Gang kecil di pinggiran kota mendadak ramai sore itu. Kakek Purnomo, tukang tambal ban yang dikenal kalem, pulang membawa tumpukan uang tunai senilai Rp81 juta. Ia menyebut nominal itu berasal dari permainan bernama Sweet Bonanza di ponselnya.
Kabar itu beredar cepat dari warung ke pos ronda. Warga berdiri di ambang pintu, ingin tahu duduk perkaranya dan bagaimana uang sebanyak itu muncul sekaligus.
Di depan bengkel sederhana, keluarga menata pecahan rupiah di atas meja kayu. Anak tetangga menghitung pelan sementara beberapa ibu-ibu menjaga jarak. Purnomo terlihat santai, sesekali mengangguk ketika ada yang bertanya dari jauh.
Istilah "wede" muncul di obrolan warga sebagai sebutan pencairan dana. Ada yang mengira ia habis menjual motor lama, ada juga yang menebak hasil kerja tambahan. Ketika ia menjelaskan uang itu berasal dari permainan di ponsel, suasana makin riuh namun tetap tertib.
Sebagian orang mengingatkan agar uang tidak lama-lama ditaruh di rumah. Situasi keramaian dinilai rawan, apalagi setelah jumlahnya terlanjur menjadi bahan perbincangan kampung.
Nama Sweet Bonanza muncul karena Purnomo menyebut permainan tersebut saat ditanya sumber uangnya. Permainan ini dikenal dengan nuansa warna-warni dan cara main yang berlangsung cepat, sehingga sering muncul di tayangan singkat ponsel. Di titik ini, warga terbelah antara percaya dan ragu karena tidak semua memahami mekanismenya.
Beberapa anak muda menyebut pernah melihat konten yang memamerkan hasil dari Sweet Bonanza, namun keluarga sepuh menanggapinya hati-hati. Mereka menilai klaim besar di layar ponsel perlu verifikasi dan tidak bisa dijadikan acuan keuangan keluarga. Perbincangan pun beralih pada cara menyikapi cerita daring yang tampak meyakinkan, termasuk saat sebuah nama permainan terdengar menggiurkan.
Pada akhirnya, nama Sweet Bonanza menjadi penanda betapa kuatnya pengaruh gawai di obrolan harian. Fenomena ini membuat warga sepakat agar keputusan terkait uang tetap dipikirkan matang tanpa bergantung pada cerita yang belum jelas landasannya.
Keluarga terdekat mendorong Purnomo menata ulang prioritas setelah wede Rp81 juta itu dibawa pulang. Ada saran agar dana disisihkan untuk tabungan darurat dan biaya kesehatan, sisanya dipisah untuk kebutuhan bengkel. Ketua lingkungan mengimbau agar tidak memamerkan uang tunai, sekalipun hanya untuk menenangkan rasa penasaran tetangga.

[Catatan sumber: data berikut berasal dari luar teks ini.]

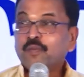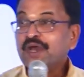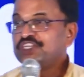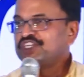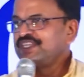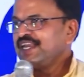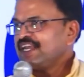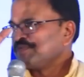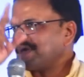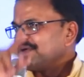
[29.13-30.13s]
మనిషి
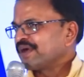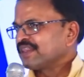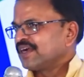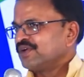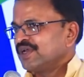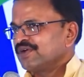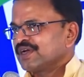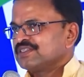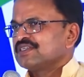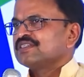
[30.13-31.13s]
దేనికి భయపడతాడు అని
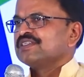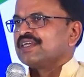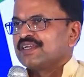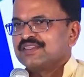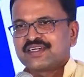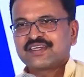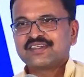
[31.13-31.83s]
ఒక రీసెర్చ్ జరిగింది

Warga lain mengingatkan soal catatan sederhana: kapan uang diterima, berapa yang keluar, dan untuk apa. Catatan itu membantu melacak arus uang sehingga tidak habis tanpa terasa. Mereka juga menyarankan pendampingan keluarga dalam setiap keputusan penting supaya tidak muncul tekanan sosial atau godaan yang tidak sejalan dengan kebutuhan rumah tangga.
Membawa uang dalam jumlah besar menyita perhatian. Warga menyarankan menyimpan pada tempat yang lebih aman, menghindari perjalanan sendirian, dan membatasi informasi yang tersebar di luar lingkar keluarga. Langkah-langkah ini dipandang wajar agar situasi tetap kondusif dan Purnomo bisa melanjutkan hari-harinya sebagai tukang tambal ban tanpa gangguan.
Peristiwa Purnomo menorehkan pelajaran ringkas bagi kampung: kabar soal uang besar cepat sekali memantik penasaran, terlebih ketika ia dikaitkan dengan Sweet Bonanza. Di tengah derasnya informasi, warga sepakat bahwa urusan finansial perlu kehati-hatian, pencatatan, dan ruang diskusi yang tenang di dalam keluarga.
Kisah ini juga menegaskan peran komunitas untuk saling mengingatkan tanpa menghakimi. Apa pun sumbernya, uang dalam jumlah besar sebaiknya dikelola dengan rencana realistis, tidak terburu-buru, dan tidak dipengaruhi euforia layar ponsel. Dengan cara itu, cerita yang berawal dari keramaian sore bisa berujung pada keputusan yang lebih aman bagi semua.